[TASK GOAL]:
Retype the line where "[00:12:37.55]" appears and each line that follows it down to the last line of the records below. Leave the pictures out.

[DATA FOR ANALYSIS]:

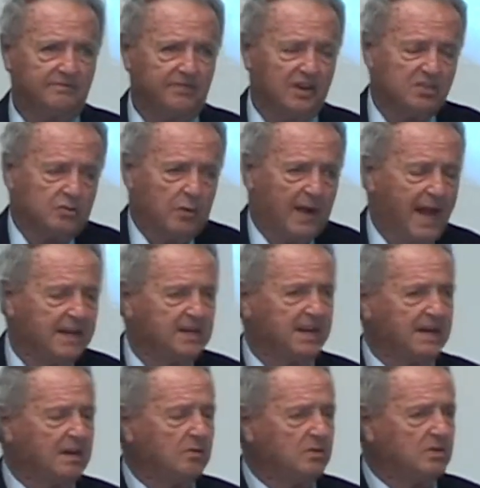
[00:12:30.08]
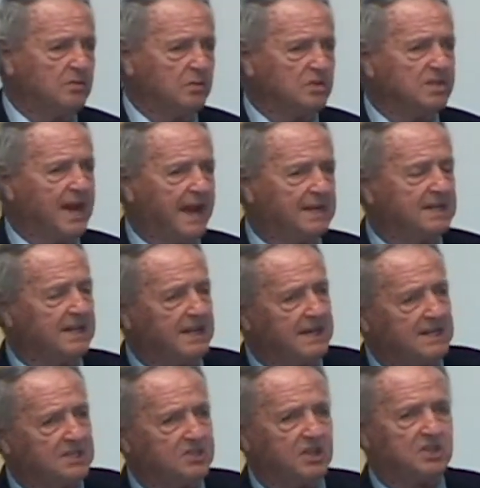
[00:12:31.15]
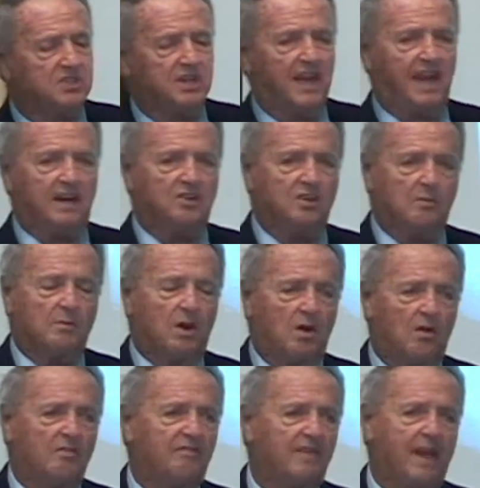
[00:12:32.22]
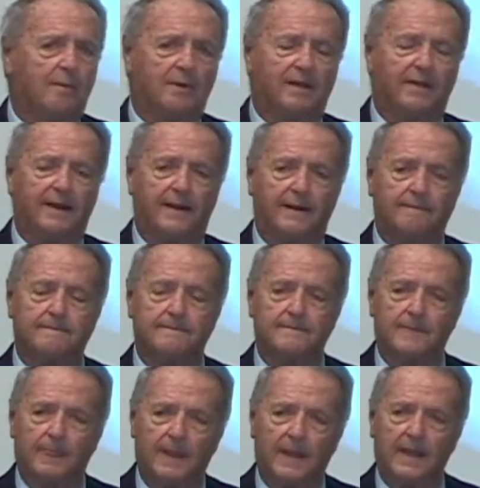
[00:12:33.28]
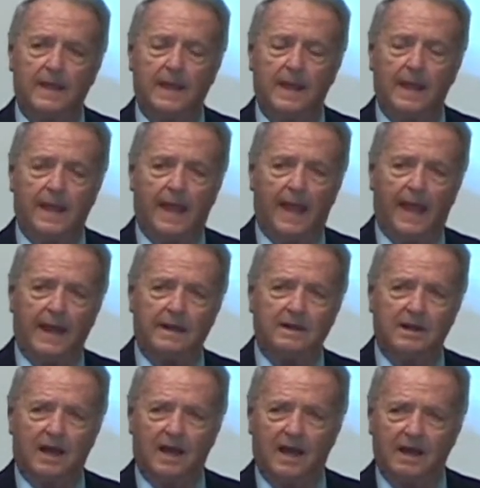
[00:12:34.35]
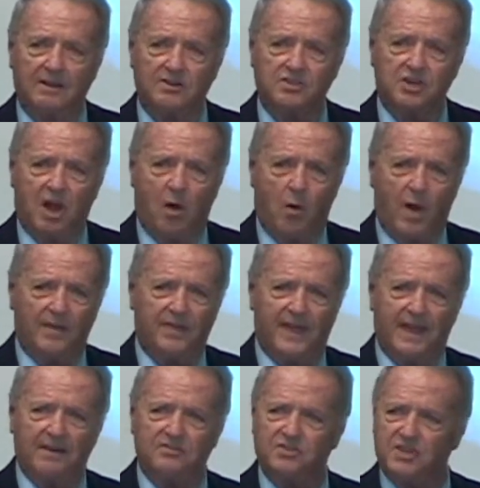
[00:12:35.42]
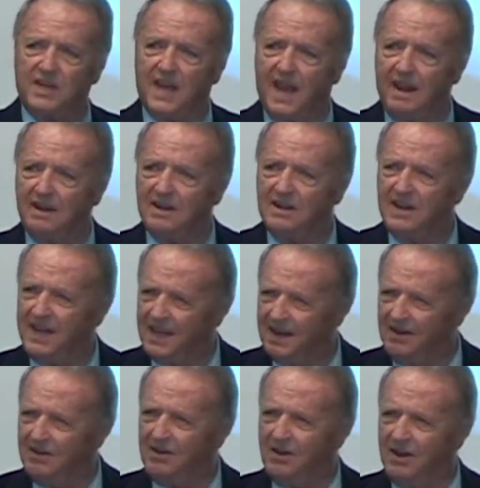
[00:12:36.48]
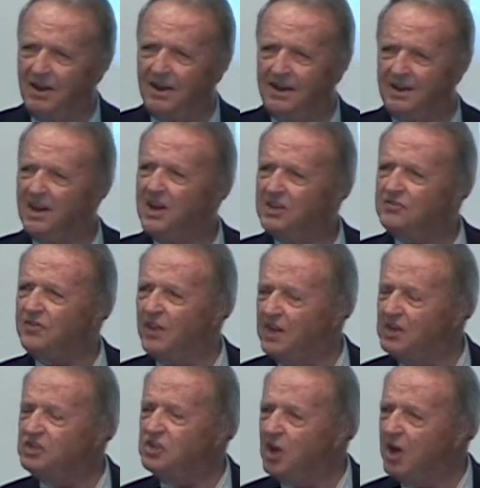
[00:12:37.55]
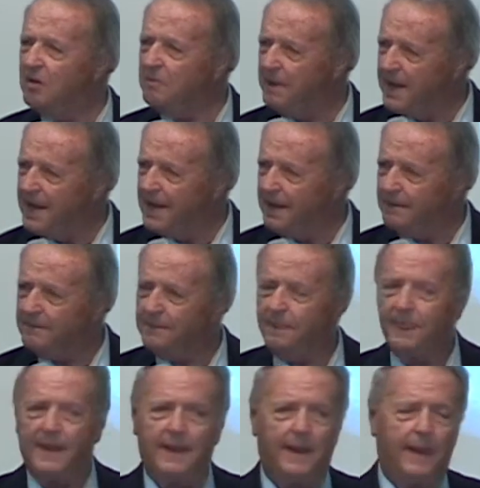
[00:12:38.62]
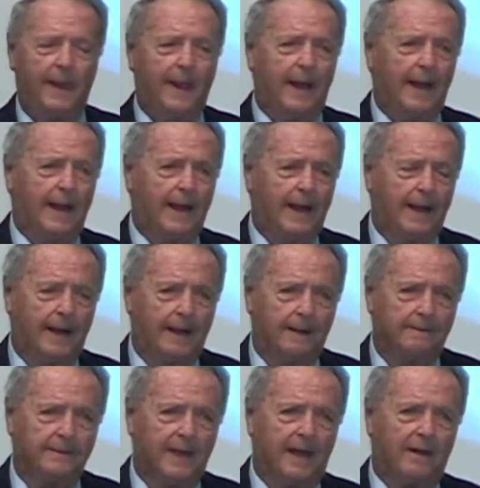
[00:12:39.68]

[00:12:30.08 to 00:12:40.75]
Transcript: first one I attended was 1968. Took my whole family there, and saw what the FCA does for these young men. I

[OUTPUT OF THE TASK]:
[00:12:37.55]
[00:12:38.62]
[00:12:39.68]

[00:12:30.08 to 00:12:40.75]
Transcript: first one I attended was 1968. Took my whole family there, and saw what the FCA does for these young men. I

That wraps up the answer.